Adverse reactions to iodinated radiocontrast dyes can be classified into acute reactions, which occur within one hour of exposure, and delayed reactions, which occur an hour to one week after. Severe acute reactions can mimic anaphylactic reactions with features including urticaria, bronchospasm and cardiovascular collapse (19). These extreme reactions, however, are termed anaphylactoid reactions as they occur due to the degranulation of mast cells and basophils after direct stimulation. No immune memory is formed in these reactions as they are not IgE-mediated; hence, there is no risk of cross-reactivity with PI. Moreover, these anaphylactoid reactions are not triggered by the dye’s iodine but by the contrast dye’s hyperosmolarity relative to blood. Most clinical settings now use non-ionic, low-osmolality contrast media instead of ionic, high-osmolality ones, as the low-osmolality contrast media have a minor irritant effect and are associated with a fivefold decrease in severe acute reactions (20)—delayed reactions to iodinated radiocontrast dye commonly present with mild symptoms such as rash and pruritis. A literature review found that most case reports did not show iodine cross-sensitivity between radiocontrast media and other iodine-containing compounds. These case reports mainly described positive skin, patch and intradermal tests for the dyes but negative tests for potassium iodide and iodine (19). Hence, adverse reactions to iodinated contrast dyes should not be a contraindication to PI administration, as other allergens in the dye are causing these reactions and not iodine itself.
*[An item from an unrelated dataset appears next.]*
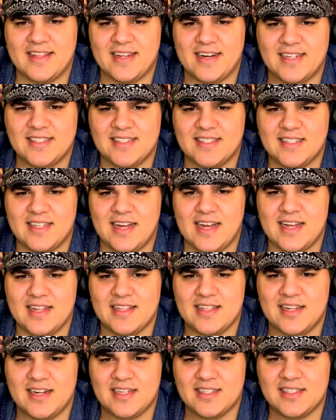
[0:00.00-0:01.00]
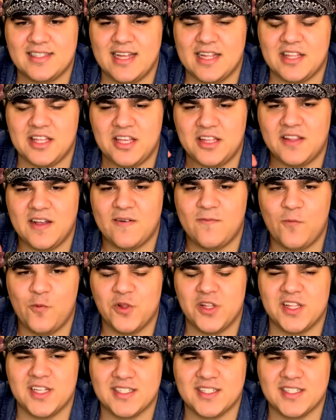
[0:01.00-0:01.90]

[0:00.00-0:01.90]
нарастает, нарастает и доводит,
Reactions to Povidone Iodine

Reactions to PI include irritant reactions, contact dermatitis and rarely anaphylaxis. These reactions are due to povidone and not iodine; hence, a reported allergy to iodine or iodine-containing compounds alone should not be a contraindication to administering PI (17). Irritant reactions are frequently misdiagnosed as allergic contact dermatitis as both can present similarly with a rash, and patch test results may be false positives due to irritation from PI. A study using 1% PI on 500 patients reported that 14 (2.8%) of these patients had a positive patch test initially, but only 2 (0.4%) had a true allergy to PI with a subsequent positive repeat open application test (ROAT) (21). IgE-mediated anaphylactic reactions to PI are rare, with fewer than ten cases reported in the literature. In patients with a documented allergy to PI, it is essential to take a thorough history to rule out an allergy to iodine or iodine-containing substances as the cause. Suppose concerns over PI allergy remain after patch testing and confirmatory testing may be performed in cases where it is appropriate to delay treatment (2). For rare cases of a confirmed true PI allergy, aqueous chlorhexidine 0.05% may be used as an alternative (5). In most cases, however, PI can be safely administered, and its essential role in preventing post-operative and post-IVI endophthalmitis far outweighs its risk of irritant reactions.

Approach to Cases of Reported “Iodine Allergy”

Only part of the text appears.